PHP parses transcoding bug of html class library simple_html_dom

Source: Internet
Author: User
This article mainly introduces the transcoding bug of PHP parsing html class library simple_html_dom. For more information, see some articles using simple_html_dom in the next few days. The encoding of different websites is basically gbk gb2312 UTF-8 in China. Most of them are gb2312 and UTF-8.

The simple_html_dom method of my current version is convert_text.

The code is as follows:
// PaperG-Function to convert the text from one character set to another if the two sets are not the same.
Function convert_text ($ text)
{
Global $ debug_object;
If (is_object ($ debug_object) {$ debug_object-> debug_log_entry (1 );}
$ Converted_text = $ text;
$ SourceCharset = "";
$ TargetCharset = "";
If ($ this-> dom)
{
$ SourceCharset = strtoupper ($ this-> dom-> _ charset );
$ TargetCharset = strtoupper ($ this-> dom-> _ target_charset );
}
If (is_object ($ debug_object) {$ debug_object-> debug_log (3, "source charset:". $ sourceCharset. "target charaset:". $ targetCharset );}
If (! Empty ($ sourceCharset )&&! Empty ($ targetCharset) & (strcasecmp ($ sourceCharset, $ targetCharset )! = 0 ))
{
// Check if the reported encoding cocould have been incorrect and the text is actually already UTF-8
If (strcasecmp ($ targetCharset, 'utf-8') = 0) & ($ this-> is_utf8 ($ text )))
{
$ Converted_text = $ text;
}
Else
{
$ Converted_text = iconv ($ sourceCharset, $ targetCharset, $ text );
}
}
// Lets make sure that we don't have that silly BOM issue with any of the UTF-8 text we output.
If ($ targetCharset = 'utf-8 ')
{
If (substr ($ converted_text, 0, 3) = "\ xef \ xbb \ xbf ")
{
$ Converted_text = substr ($ converted_text, 3 );
}
If (substr ($ converted_text,-3) = "\ xef \ xbb \ xbf ")
{
$ Converted_text = substr ($ converted_text, 0,-3 );
}
}
Return $ converted_text;
}

Let's look at this line:

The code is as follows:
$ Converted_text = iconv ($ sourceCharset, $ targetCharset, $ text );

Transcoding is incorrect. For example, the gb2312 text is converted:

The code is as follows:
The 24-year-old Han Zhuangzhuang not only scored a zero penalty score in the April 26 Longines International Federation of Marathon World Cup Chinese league qualifying tournament held at the Maraton Park on April 9, 2014... the first time Zhao Zhiwen, the first Olympic contestant, received a zero penalty score, it took 77 seconds to 07...

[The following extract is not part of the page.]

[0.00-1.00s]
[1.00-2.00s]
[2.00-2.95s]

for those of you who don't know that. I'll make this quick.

The facts prove that the transcoding function is not properly handled. Because I only want to use simple_html_dom to build the dom. I am not planning to take the time to handle this bug. But simply put

The code is as follows:
$ Converted_text = iconv ($ sourceCharset, $ targetCharset, $ text );

Change

The code is as follows:
$ Converted_text = $ text;

That's all. The idea is to cancel transcoding. Okay, you don't have to worry about your work. you can continue.

Contact Us

The content source of this page is from Internet, which doesn't represent Alibaba Cloud's opinion; products and services mentioned on that page don't have any relationship with Alibaba Cloud. If the content of the page makes you feel confusing, please write us an email, we will handle the problem within 5 days after receiving your email.

If you find any instances of plagiarism from the community, please send an email to: info-contact@alibabacloud.com and provide relevant evidence. A staff member will contact you within 5 working days.

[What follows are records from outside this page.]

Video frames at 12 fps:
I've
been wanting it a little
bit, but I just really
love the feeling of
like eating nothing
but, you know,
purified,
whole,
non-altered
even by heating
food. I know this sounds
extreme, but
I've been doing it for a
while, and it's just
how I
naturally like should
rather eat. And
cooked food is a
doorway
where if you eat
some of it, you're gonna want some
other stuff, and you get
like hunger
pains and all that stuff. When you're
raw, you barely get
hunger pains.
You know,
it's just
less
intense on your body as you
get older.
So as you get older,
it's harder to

A Free Trial That Lets You Build Big!

Start building with 50+ products and up to 12 months usage for Elastic Compute Service

  • Sales Support

    1 on 1 presale consultation

  • After-Sales Support

    24/7 Technical Support 6 Free Tickets per Quarter Faster Response

  • Alibaba Cloud offers highly flexible support services tailored to meet your exact needs.